(Stored items from a collection)
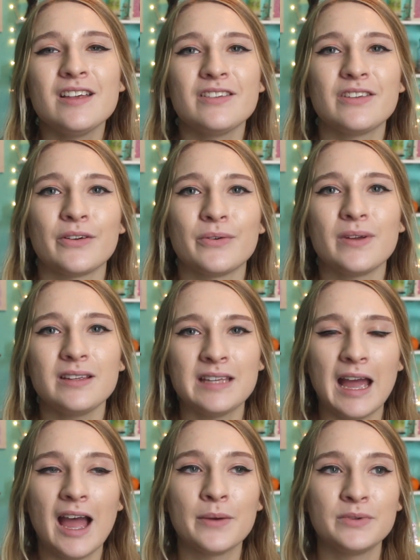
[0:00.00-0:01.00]
So
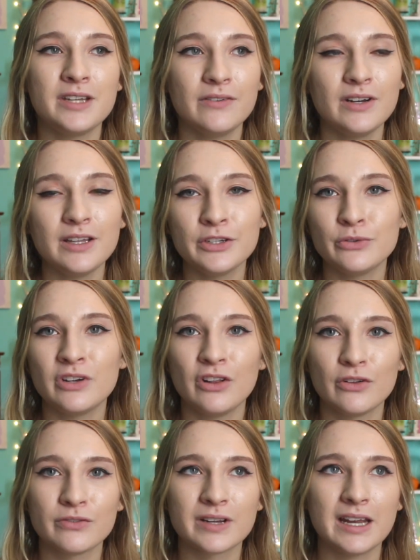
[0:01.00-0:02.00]
yeah, I would definitely do it
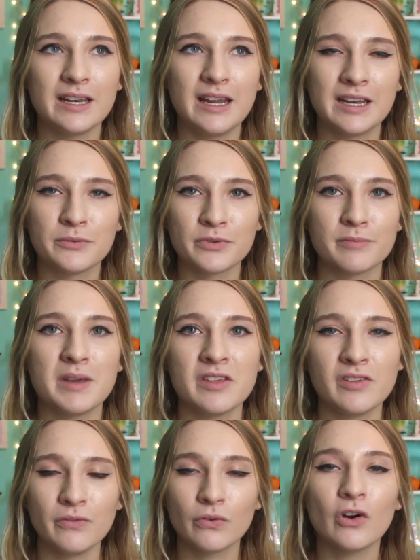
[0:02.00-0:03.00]
all over again, and it was
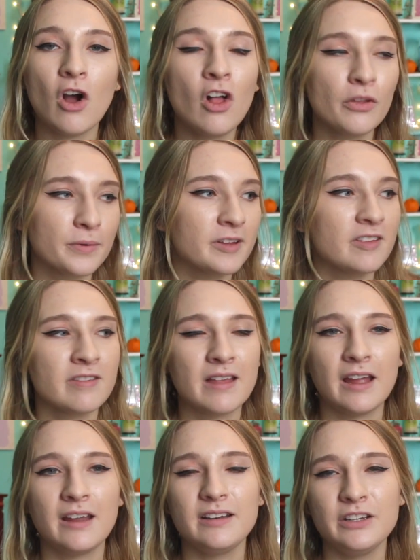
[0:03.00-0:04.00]
amazing for all the reasons
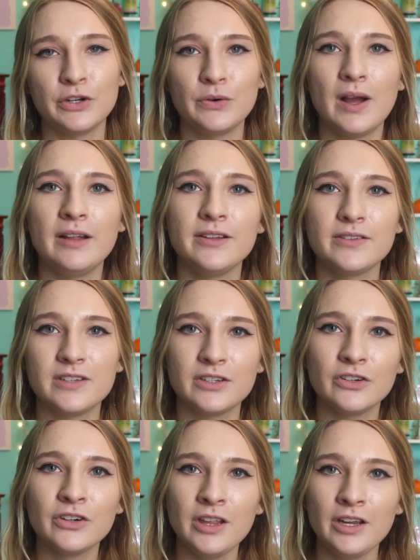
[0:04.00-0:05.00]
that, I
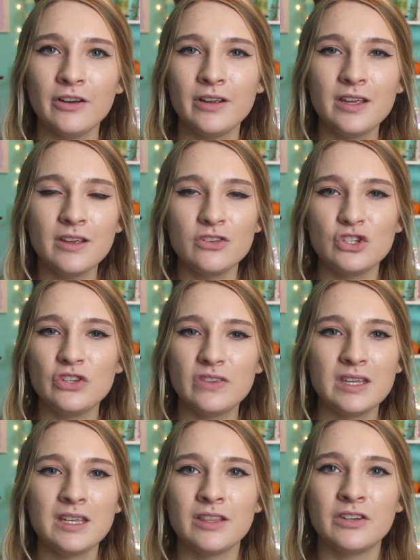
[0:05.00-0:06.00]
listed earlier. Just
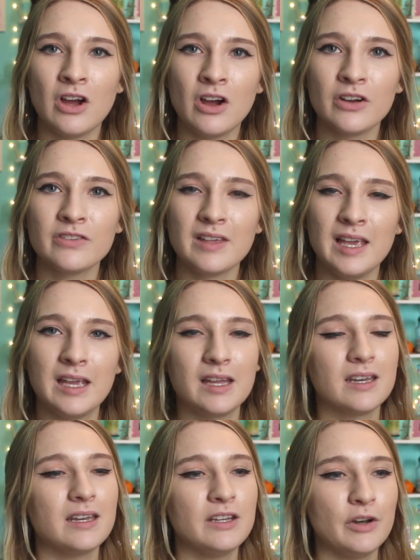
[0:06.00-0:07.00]
seeing the dogs
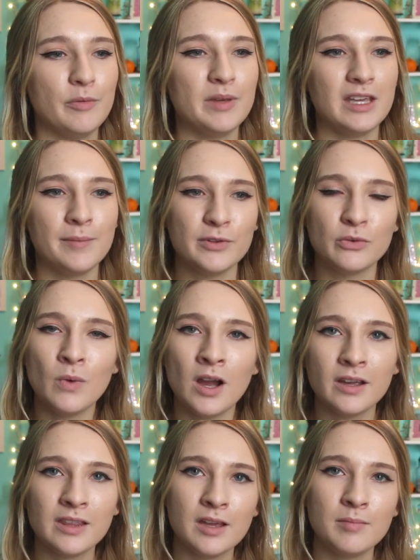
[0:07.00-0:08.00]
and, being able to
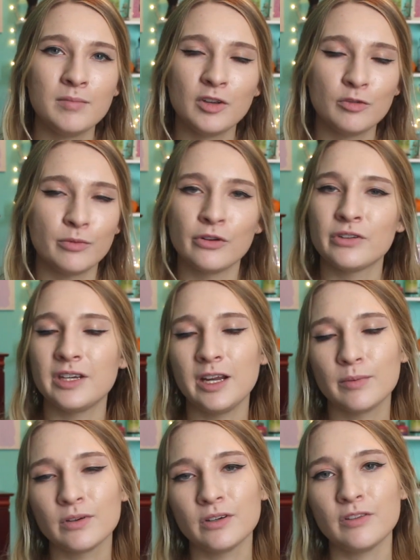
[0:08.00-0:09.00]
walk them, explore the
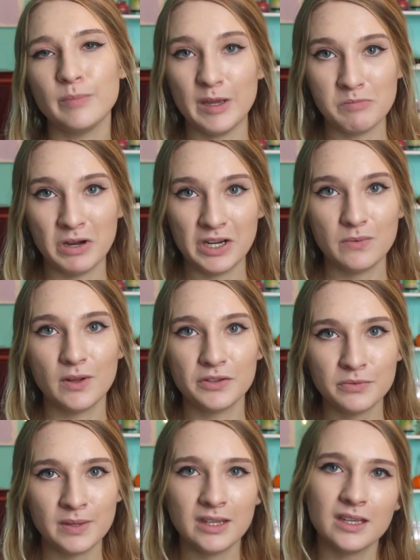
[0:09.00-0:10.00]
neighborhoods, make money while
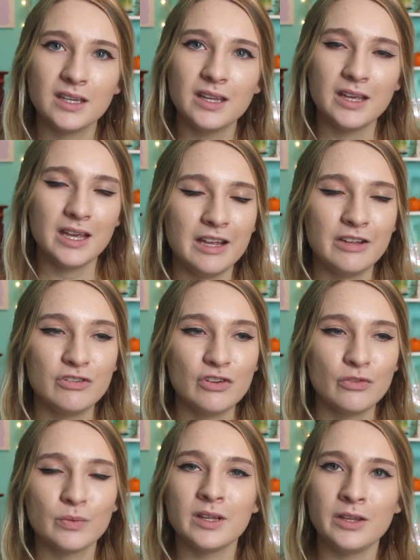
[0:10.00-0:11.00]
doing it. It's
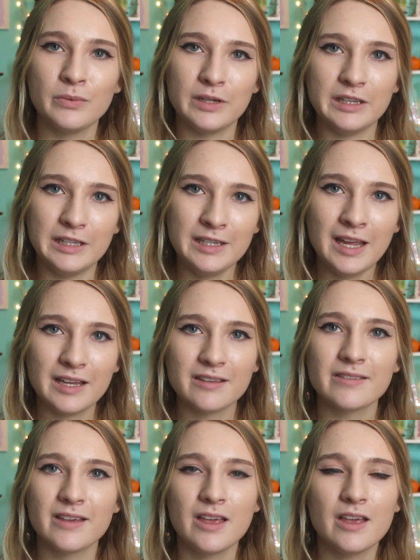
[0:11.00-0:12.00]
just really, really
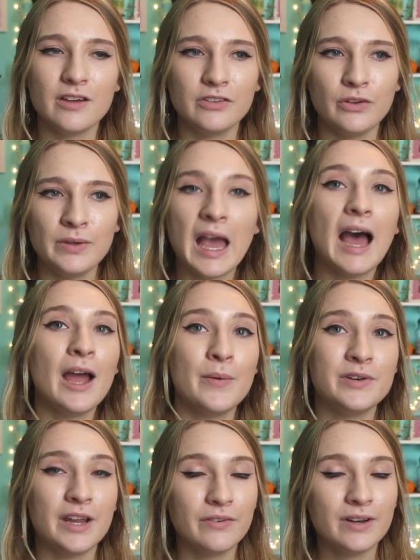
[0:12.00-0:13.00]
nice. So yeah, I
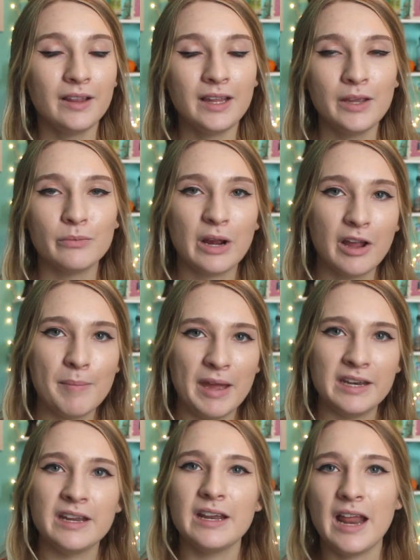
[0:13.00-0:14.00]
would definitely
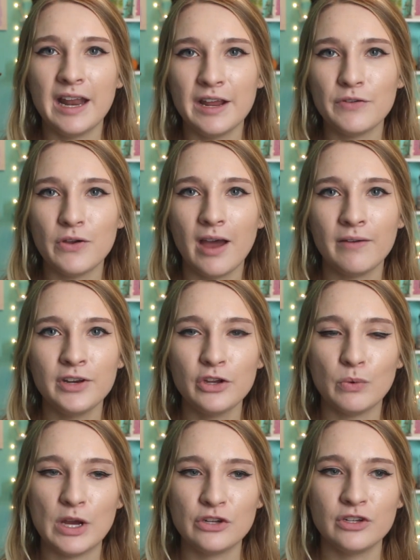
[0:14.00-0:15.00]
recommend it, and if you have any
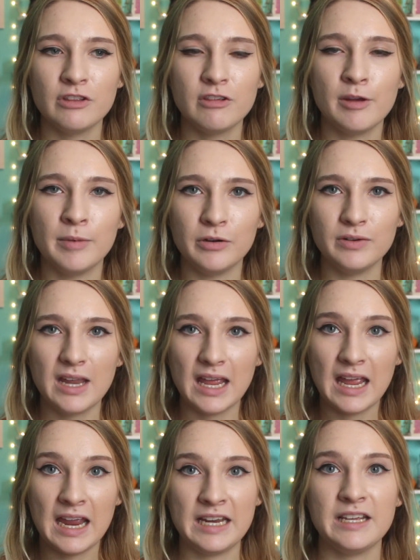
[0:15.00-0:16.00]
questions about
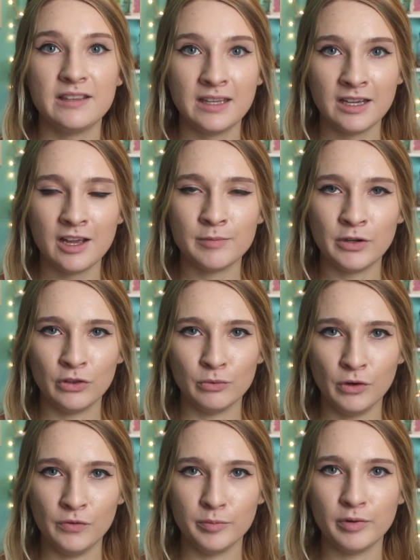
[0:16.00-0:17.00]
anything about the
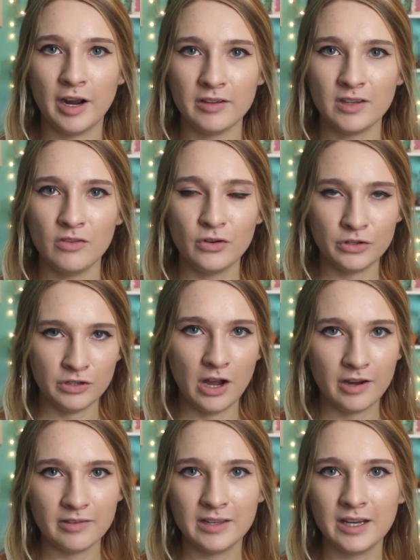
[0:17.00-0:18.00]
Rover process or
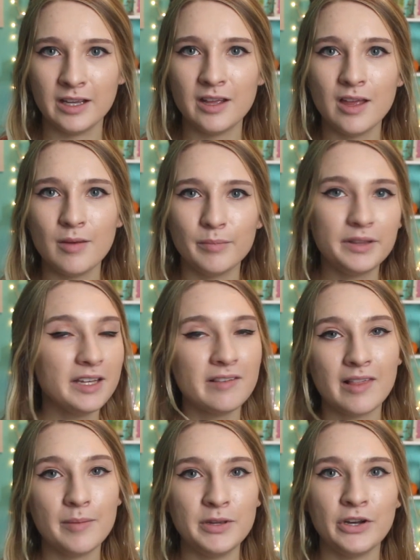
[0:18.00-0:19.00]
dog sitting,
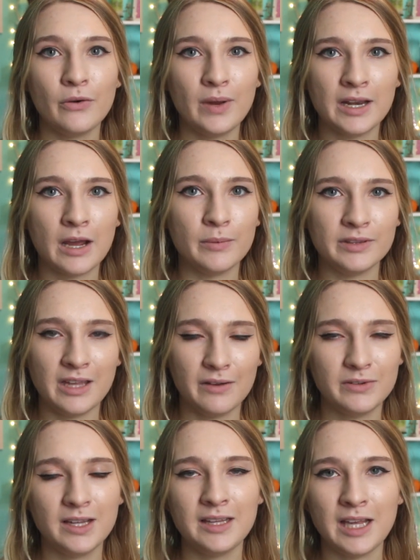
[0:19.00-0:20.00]
please let me know, and I will
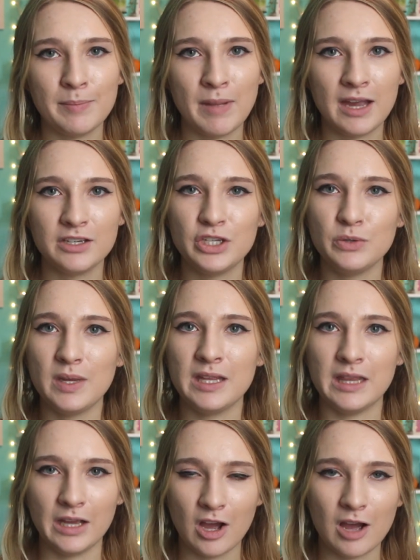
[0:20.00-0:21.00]
definitely get back to you
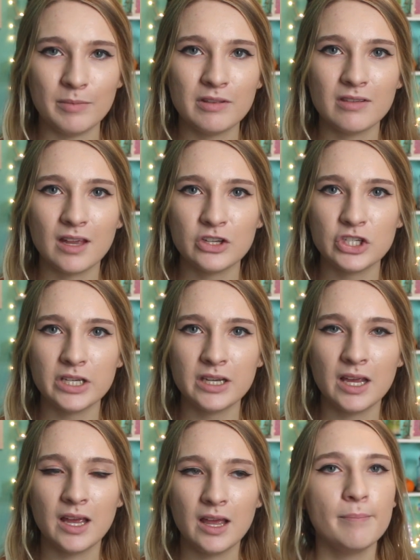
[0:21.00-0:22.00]
in the comments
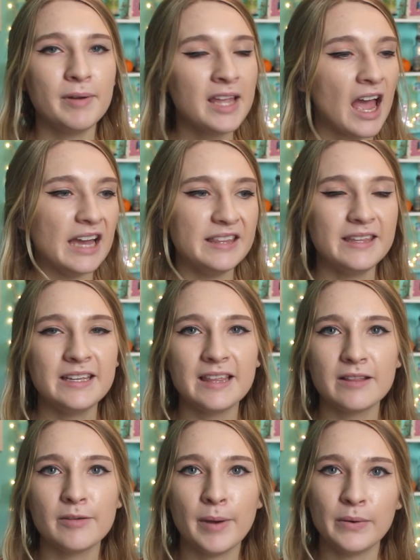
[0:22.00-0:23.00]
section. But yeah, I think
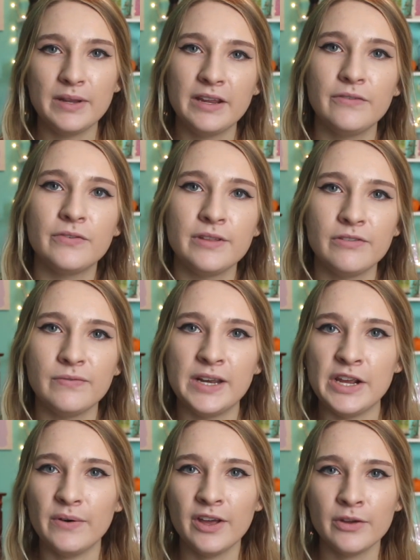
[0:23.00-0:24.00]
that's about it for this
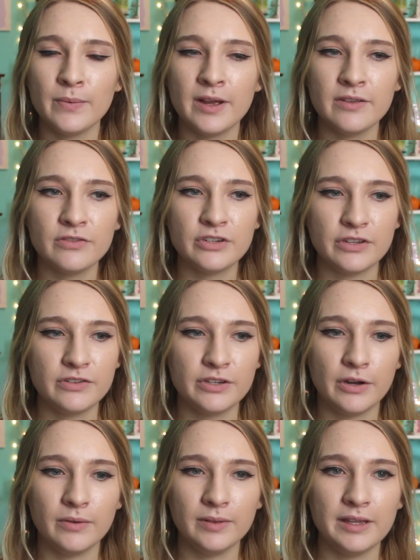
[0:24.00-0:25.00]
video. Otherwise, just,
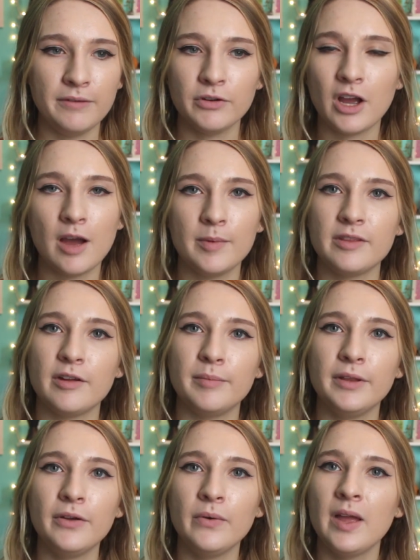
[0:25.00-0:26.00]
leave your comments down
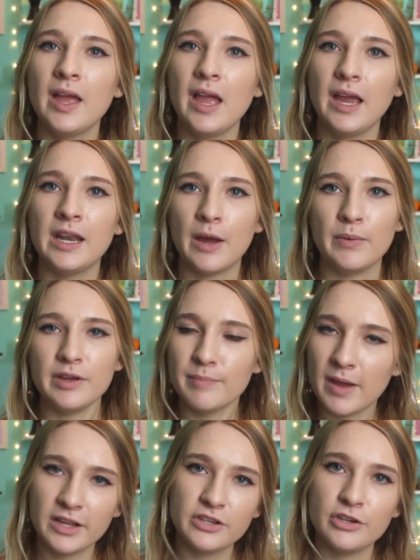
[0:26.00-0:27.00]
below, and I will
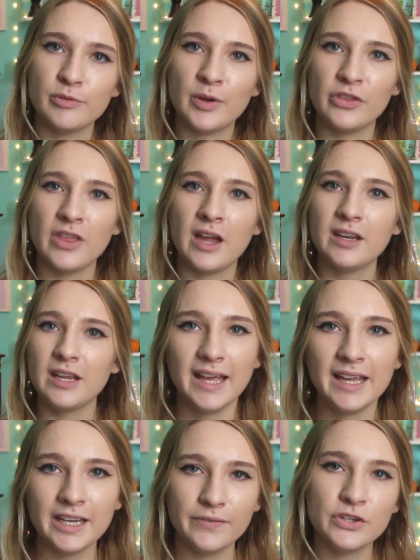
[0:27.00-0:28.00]
get back to you about that.
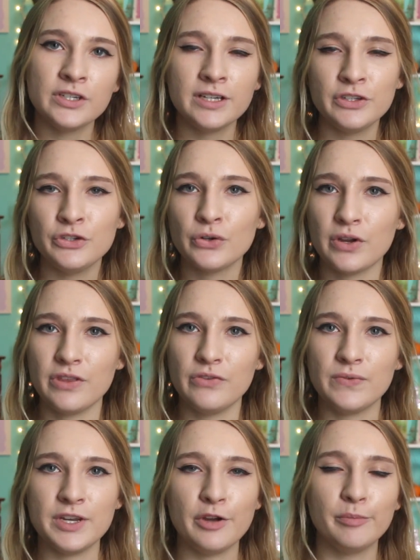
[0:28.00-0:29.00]
And if you did enjoy
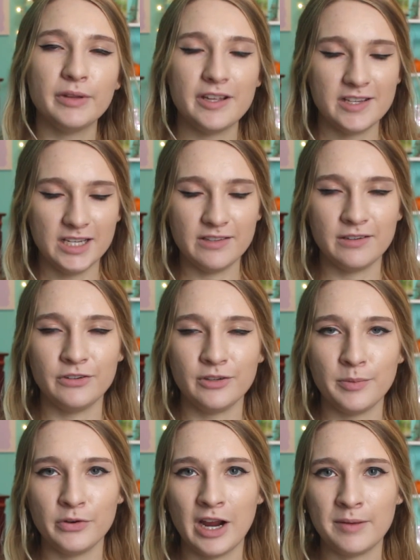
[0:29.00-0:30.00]
this video, please consider
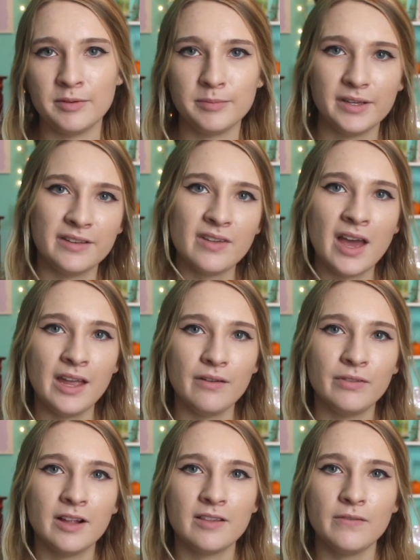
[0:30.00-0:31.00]
subscribing, because I
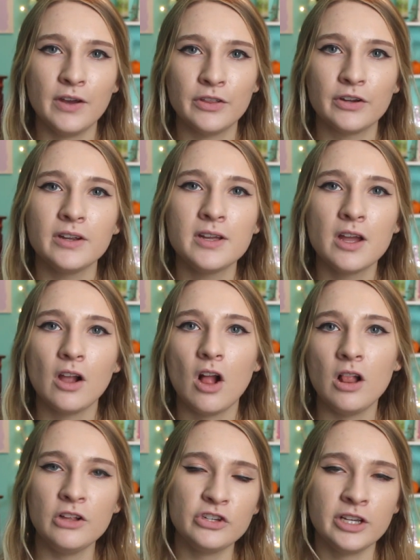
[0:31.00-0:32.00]
have lots of other
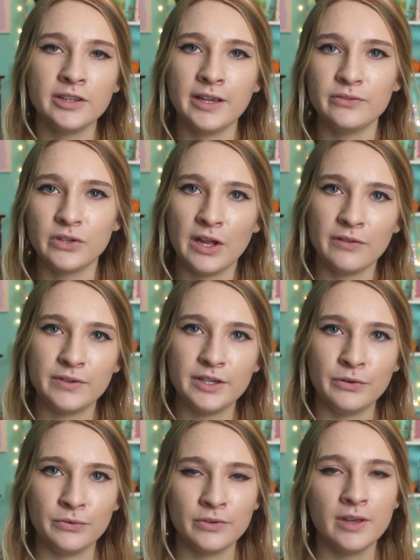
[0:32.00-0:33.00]
college and lifestyle
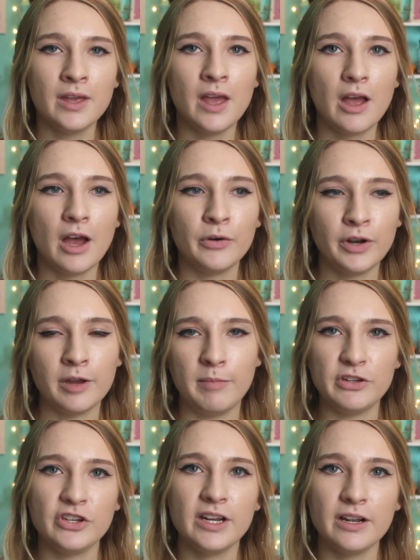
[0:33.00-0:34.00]
videos out on
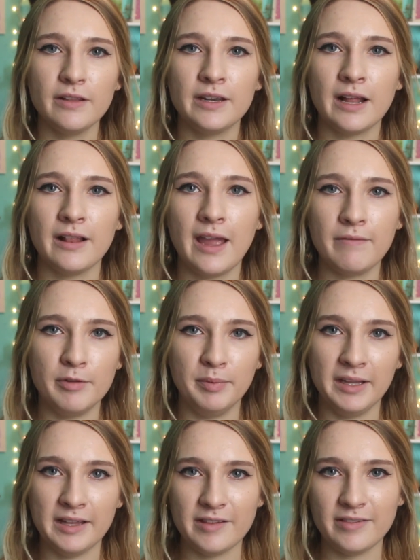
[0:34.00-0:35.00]
my channel, and I'll have the
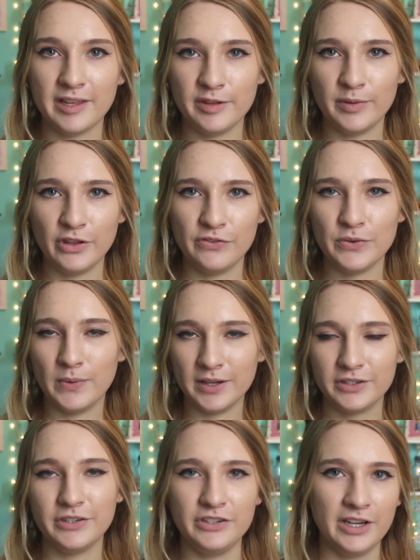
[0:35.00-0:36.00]
playlist linked below if you
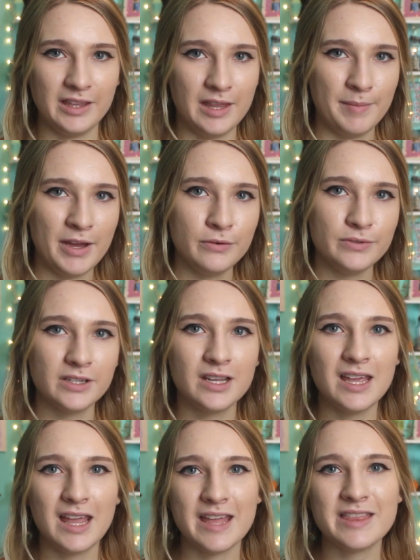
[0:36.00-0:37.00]
want to check them out.
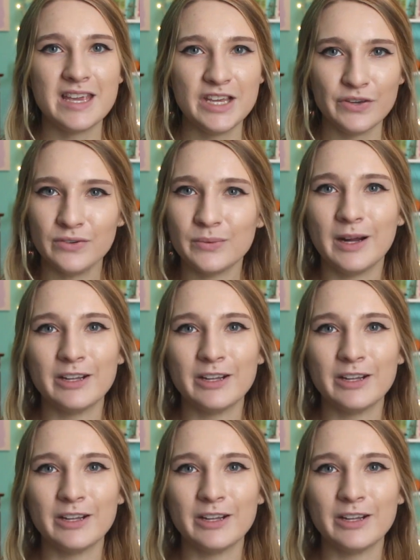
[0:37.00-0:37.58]
And thank you for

# [TASK BRIEF]
Copy each line of the records above exactly as written. Do not carry over any picture.

# [RESPONSE TO THE TASK]
[0:00.00-0:01.00]
So
[0:01.00-0:02.00]
yeah, I would definitely do it
[0:02.00-0:03.00]
all over again, and it was
[0:03.00-0:04.00]
amazing for all the reasons
[0:04.00-0:05.00]
that, I
[0:05.00-0:06.00]
listed earlier. Just
[0:06.00-0:07.00]
seeing the dogs
[0:07.00-0:08.00]
and, being able to
[0:08.00-0:09.00]
walk them, explore the
[0:09.00-0:10.00]
neighborhoods, make money while
[0:10.00-0:11.00]
doing it. It's
[0:11.00-0:12.00]
just really, really
[0:12.00-0:13.00]
nice. So yeah, I
[0:13.00-0:14.00]
would definitely
[0:14.00-0:15.00]
recommend it, and if you have any
[0:15.00-0:16.00]
questions about
[0:16.00-0:17.00]
anything about the
[0:17.00-0:18.00]
Rover process or
[0:18.00-0:19.00]
dog sitting,
[0:19.00-0:20.00]
please let me know, and I will
[0:20.00-0:21.00]
definitely get back to you
[0:21.00-0:22.00]
in the comments
[0:22.00-0:23.00]
section. But yeah, I think
[0:23.00-0:24.00]
that's about it for this
[0:24.00-0:25.00]
video. Otherwise, just,
[0:25.00-0:26.00]
leave your comments down
[0:26.00-0:27.00]
below, and I will
[0:27.00-0:28.00]
get back to you about that.
[0:28.00-0:29.00]
And if you did enjoy
[0:29.00-0:30.00]
this video, please consider
[0:30.00-0:31.00]
subscribing, because I
[0:31.00-0:32.00]
have lots of other
[0:32.00-0:33.00]
college and lifestyle
[0:33.00-0:34.00]
videos out on
[0:34.00-0:35.00]
my channel, and I'll have the
[0:35.00-0:36.00]
playlist linked below if you
[0:36.00-0:37.00]
want to check them out.
[0:37.00-0:37.58]
And thank you for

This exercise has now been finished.